[Dataset entries]
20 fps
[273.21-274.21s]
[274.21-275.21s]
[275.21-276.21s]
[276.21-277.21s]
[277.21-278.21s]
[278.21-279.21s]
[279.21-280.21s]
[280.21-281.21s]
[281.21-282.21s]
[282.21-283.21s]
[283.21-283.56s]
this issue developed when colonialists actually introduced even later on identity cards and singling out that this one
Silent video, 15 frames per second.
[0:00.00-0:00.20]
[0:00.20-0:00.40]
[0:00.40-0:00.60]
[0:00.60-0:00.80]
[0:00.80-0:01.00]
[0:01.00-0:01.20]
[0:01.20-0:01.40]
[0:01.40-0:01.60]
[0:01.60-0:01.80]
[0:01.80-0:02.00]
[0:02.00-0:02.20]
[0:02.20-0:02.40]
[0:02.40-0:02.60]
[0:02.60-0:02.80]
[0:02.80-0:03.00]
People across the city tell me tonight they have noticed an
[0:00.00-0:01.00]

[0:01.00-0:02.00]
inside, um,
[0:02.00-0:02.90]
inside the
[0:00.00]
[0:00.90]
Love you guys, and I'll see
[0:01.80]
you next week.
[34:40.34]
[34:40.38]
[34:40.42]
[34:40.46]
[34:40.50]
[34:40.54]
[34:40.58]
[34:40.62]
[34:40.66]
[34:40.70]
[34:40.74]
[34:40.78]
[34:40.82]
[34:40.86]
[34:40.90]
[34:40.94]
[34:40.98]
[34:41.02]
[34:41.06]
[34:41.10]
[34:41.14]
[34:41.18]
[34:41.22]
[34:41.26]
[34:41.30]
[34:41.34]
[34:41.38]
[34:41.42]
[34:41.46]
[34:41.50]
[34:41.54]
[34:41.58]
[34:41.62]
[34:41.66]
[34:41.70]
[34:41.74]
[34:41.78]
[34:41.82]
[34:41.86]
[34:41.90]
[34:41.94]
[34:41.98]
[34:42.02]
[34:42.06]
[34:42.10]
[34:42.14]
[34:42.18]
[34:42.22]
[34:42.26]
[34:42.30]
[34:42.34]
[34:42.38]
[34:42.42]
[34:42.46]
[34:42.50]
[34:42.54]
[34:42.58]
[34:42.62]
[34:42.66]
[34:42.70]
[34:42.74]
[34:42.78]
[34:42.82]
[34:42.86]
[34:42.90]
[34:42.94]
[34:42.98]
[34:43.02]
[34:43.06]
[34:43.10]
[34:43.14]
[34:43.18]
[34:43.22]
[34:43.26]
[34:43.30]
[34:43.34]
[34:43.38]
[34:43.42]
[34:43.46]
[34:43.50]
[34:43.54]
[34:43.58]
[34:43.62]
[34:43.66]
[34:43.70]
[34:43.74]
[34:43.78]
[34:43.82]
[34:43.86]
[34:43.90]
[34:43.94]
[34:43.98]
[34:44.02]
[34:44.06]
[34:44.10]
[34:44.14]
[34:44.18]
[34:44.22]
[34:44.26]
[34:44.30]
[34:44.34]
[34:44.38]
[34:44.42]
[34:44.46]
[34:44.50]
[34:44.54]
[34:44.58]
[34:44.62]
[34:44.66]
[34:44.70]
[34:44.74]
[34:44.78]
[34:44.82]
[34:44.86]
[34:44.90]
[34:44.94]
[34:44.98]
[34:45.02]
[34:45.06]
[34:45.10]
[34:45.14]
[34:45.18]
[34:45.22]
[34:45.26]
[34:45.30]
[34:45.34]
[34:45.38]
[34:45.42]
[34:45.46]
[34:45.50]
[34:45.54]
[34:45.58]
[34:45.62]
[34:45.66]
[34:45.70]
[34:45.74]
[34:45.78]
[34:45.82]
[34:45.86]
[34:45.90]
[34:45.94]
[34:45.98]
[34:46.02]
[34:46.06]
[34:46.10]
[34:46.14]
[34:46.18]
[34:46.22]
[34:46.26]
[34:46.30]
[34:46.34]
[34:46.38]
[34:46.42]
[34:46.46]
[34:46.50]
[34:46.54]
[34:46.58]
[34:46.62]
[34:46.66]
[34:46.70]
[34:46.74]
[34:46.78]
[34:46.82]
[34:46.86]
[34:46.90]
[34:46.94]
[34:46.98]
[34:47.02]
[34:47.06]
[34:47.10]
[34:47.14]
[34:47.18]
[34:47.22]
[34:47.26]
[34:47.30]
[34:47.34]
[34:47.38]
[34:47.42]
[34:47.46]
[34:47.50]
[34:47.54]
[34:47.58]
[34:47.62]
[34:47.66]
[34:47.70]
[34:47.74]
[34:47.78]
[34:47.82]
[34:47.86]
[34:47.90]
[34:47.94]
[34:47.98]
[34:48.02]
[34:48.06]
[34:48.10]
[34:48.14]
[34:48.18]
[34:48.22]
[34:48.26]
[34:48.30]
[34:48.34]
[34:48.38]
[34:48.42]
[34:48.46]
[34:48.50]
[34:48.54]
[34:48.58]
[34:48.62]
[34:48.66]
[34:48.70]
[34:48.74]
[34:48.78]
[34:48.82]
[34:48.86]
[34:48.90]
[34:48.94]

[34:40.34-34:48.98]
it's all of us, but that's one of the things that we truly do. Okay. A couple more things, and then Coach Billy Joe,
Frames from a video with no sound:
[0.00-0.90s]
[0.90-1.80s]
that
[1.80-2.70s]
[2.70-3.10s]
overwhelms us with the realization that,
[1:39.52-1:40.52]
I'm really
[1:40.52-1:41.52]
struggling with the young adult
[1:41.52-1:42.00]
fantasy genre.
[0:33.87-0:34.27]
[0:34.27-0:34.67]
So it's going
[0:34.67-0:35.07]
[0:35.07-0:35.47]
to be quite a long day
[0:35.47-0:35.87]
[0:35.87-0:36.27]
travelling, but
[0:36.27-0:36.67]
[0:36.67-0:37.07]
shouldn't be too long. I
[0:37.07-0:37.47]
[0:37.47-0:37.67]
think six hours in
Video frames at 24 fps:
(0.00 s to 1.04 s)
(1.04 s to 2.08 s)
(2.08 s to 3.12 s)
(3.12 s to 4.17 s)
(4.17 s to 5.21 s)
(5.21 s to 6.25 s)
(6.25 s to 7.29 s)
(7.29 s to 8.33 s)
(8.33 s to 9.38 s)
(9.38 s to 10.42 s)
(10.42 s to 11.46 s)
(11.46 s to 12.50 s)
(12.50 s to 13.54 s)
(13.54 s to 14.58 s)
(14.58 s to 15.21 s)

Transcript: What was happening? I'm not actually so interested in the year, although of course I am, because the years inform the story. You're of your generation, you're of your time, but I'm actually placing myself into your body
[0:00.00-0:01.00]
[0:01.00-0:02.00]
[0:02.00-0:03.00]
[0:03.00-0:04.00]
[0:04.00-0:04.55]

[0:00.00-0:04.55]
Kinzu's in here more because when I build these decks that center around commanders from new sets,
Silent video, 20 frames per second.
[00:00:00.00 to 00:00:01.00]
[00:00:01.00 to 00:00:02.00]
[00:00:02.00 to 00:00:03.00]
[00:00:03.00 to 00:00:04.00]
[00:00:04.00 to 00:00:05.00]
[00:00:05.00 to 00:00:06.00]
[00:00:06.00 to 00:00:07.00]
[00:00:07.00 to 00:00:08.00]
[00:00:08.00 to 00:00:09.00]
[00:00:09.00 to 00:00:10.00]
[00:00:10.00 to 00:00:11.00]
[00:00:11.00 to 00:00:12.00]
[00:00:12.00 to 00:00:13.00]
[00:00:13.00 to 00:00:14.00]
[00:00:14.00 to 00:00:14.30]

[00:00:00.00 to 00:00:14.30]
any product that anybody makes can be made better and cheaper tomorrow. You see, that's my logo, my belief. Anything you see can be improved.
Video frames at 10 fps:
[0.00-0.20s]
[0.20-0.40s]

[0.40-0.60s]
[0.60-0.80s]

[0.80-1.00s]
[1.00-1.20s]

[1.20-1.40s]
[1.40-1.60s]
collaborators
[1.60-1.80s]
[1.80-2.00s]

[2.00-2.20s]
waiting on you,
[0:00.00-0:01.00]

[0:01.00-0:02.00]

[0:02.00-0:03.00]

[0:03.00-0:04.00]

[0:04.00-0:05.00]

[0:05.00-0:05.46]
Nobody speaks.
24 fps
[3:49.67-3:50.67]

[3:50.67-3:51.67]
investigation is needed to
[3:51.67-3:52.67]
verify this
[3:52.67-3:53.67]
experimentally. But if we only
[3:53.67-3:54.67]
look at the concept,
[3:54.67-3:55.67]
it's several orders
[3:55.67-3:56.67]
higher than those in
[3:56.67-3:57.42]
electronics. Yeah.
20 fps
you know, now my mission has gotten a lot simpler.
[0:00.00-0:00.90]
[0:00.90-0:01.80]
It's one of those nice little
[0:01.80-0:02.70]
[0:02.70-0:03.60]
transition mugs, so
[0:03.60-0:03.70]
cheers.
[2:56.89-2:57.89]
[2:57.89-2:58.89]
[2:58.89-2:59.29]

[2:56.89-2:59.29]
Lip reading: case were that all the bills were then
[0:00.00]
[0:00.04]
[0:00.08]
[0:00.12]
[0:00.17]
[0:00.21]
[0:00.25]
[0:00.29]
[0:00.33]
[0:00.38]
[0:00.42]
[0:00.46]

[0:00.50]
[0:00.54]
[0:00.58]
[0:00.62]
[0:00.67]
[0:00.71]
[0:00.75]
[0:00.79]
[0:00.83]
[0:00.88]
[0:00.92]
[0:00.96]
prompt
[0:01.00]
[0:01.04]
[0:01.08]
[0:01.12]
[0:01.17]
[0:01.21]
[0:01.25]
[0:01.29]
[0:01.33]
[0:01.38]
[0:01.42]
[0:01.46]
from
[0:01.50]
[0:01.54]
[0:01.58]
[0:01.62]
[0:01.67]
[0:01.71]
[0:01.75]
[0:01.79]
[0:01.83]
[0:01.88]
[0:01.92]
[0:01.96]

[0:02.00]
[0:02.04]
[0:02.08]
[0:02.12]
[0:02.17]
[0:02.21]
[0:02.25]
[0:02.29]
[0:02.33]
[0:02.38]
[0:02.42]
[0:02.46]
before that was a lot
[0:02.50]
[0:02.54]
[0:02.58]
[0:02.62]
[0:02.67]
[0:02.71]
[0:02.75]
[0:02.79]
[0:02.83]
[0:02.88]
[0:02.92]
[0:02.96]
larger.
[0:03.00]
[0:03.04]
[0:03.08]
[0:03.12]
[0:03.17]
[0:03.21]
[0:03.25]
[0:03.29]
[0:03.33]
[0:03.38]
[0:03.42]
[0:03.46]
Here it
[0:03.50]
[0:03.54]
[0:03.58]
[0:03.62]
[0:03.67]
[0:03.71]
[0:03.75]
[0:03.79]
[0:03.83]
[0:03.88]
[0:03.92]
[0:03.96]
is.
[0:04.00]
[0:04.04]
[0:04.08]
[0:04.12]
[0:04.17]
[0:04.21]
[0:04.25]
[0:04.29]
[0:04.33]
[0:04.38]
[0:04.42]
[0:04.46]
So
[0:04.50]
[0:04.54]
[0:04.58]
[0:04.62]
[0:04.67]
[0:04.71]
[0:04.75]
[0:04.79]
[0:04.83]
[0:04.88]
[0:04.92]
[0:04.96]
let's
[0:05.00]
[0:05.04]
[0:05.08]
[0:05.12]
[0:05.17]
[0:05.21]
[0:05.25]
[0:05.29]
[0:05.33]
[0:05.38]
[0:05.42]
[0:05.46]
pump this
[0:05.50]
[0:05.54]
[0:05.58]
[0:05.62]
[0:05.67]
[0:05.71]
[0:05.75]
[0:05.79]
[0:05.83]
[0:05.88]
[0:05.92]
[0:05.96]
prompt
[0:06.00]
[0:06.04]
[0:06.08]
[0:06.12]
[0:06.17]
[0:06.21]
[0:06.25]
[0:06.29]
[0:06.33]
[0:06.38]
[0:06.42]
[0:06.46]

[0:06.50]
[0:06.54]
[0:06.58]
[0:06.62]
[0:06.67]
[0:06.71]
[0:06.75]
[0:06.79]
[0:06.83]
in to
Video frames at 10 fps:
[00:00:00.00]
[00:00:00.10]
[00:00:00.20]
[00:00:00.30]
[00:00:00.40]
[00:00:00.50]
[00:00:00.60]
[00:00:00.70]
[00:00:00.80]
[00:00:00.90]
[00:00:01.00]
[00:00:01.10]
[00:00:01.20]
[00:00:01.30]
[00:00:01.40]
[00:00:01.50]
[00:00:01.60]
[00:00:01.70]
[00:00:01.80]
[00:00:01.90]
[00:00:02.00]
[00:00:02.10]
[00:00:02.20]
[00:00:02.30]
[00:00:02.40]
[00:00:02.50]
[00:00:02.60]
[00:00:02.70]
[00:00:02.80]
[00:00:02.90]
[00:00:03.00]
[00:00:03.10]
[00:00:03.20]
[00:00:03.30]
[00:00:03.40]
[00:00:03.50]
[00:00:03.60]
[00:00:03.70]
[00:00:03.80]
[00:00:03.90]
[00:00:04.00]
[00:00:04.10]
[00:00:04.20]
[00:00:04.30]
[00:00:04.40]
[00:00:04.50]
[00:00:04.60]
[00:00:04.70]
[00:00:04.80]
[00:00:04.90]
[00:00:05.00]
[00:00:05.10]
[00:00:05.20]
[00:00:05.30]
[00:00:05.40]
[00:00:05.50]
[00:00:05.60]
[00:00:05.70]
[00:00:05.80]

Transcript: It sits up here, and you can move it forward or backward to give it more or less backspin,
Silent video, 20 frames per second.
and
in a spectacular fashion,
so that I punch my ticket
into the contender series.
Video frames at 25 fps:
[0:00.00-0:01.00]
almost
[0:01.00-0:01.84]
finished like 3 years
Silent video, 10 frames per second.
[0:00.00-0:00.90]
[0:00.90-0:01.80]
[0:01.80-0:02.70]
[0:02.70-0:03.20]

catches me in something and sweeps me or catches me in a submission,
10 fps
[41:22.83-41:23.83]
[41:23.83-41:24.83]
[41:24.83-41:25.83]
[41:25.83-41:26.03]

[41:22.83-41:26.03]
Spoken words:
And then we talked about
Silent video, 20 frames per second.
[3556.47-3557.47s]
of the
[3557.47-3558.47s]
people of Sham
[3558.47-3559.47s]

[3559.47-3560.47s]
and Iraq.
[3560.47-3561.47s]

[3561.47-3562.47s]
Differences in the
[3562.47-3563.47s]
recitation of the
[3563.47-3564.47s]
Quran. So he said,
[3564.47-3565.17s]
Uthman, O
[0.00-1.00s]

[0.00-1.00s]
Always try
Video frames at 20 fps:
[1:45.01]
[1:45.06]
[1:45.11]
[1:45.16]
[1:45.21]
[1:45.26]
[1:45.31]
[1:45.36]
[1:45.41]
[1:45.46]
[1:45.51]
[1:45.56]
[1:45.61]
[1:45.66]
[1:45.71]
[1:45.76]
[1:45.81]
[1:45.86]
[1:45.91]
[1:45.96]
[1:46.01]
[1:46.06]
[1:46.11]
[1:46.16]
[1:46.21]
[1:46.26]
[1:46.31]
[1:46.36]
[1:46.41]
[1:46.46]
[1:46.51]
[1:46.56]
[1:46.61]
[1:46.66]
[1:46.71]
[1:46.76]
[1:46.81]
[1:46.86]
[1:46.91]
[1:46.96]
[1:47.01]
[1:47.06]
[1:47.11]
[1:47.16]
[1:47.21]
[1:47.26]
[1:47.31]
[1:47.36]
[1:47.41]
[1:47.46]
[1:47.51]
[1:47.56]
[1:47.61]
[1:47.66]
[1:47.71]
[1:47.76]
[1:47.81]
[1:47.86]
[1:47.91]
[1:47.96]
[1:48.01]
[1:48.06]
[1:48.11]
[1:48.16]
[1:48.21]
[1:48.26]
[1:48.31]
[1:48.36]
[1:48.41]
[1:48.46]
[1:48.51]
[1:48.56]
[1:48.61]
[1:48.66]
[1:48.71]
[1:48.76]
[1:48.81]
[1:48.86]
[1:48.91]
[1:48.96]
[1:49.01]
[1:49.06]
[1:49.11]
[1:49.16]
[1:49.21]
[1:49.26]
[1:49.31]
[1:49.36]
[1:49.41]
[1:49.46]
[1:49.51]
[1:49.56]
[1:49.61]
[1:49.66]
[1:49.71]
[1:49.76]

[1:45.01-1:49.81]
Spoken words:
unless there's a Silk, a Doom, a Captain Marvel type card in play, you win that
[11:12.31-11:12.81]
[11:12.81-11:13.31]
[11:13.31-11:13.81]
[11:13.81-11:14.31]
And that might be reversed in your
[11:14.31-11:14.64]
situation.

▶ WHAT IS EXPECTED: Retype only the lines above between the line with "[00:00:03.00 to 00:00:04.00]" and the line with "[0.80-1.00s]", counting those two lines as well, and keep every character as it is.

▶ ANSWER TO THIS EXERCISE:
[00:00:03.00 to 00:00:04.00]
[00:00:04.00 to 00:00:05.00]
[00:00:05.00 to 00:00:06.00]
[00:00:06.00 to 00:00:07.00]
[00:00:07.00 to 00:00:08.00]
[00:00:08.00 to 00:00:09.00]
[00:00:09.00 to 00:00:10.00]
[00:00:10.00 to 00:00:11.00]
[00:00:11.00 to 00:00:12.00]
[00:00:12.00 to 00:00:13.00]
[00:00:13.00 to 00:00:14.00]
[00:00:14.00 to 00:00:14.30]

[00:00:00.00 to 00:00:14.30]
any product that anybody makes can be made better and cheaper tomorrow. You see, that's my logo, my belief. Anything you see can be improved.
Video frames at 10 fps:
[0.00-0.20s]
[0.20-0.40s]

[0.40-0.60s]
[0.60-0.80s]

[0.80-1.00s]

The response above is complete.